##### ENTRIES SHOWN

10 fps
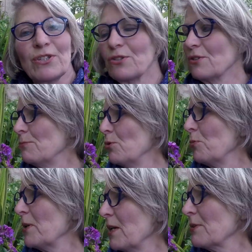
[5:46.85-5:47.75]
It's good at
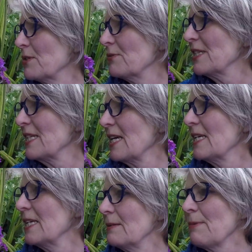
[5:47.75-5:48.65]
mopping up the sort of
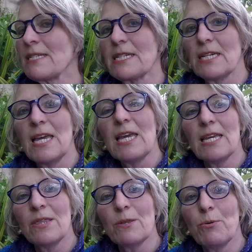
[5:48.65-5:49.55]
decaying matter
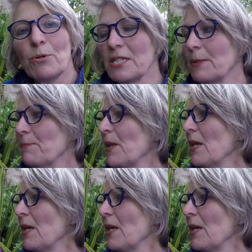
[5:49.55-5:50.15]
in the body.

##########

ASSIGNMENT:
Leave out the pictures, and write out all the remaining data above exactly.

THE ANSWER:
10 fps
[5:46.85-5:47.75]
It's good at
[5:47.75-5:48.65]
mopping up the sort of
[5:48.65-5:49.55]
decaying matter
[5:49.55-5:50.15]
in the body.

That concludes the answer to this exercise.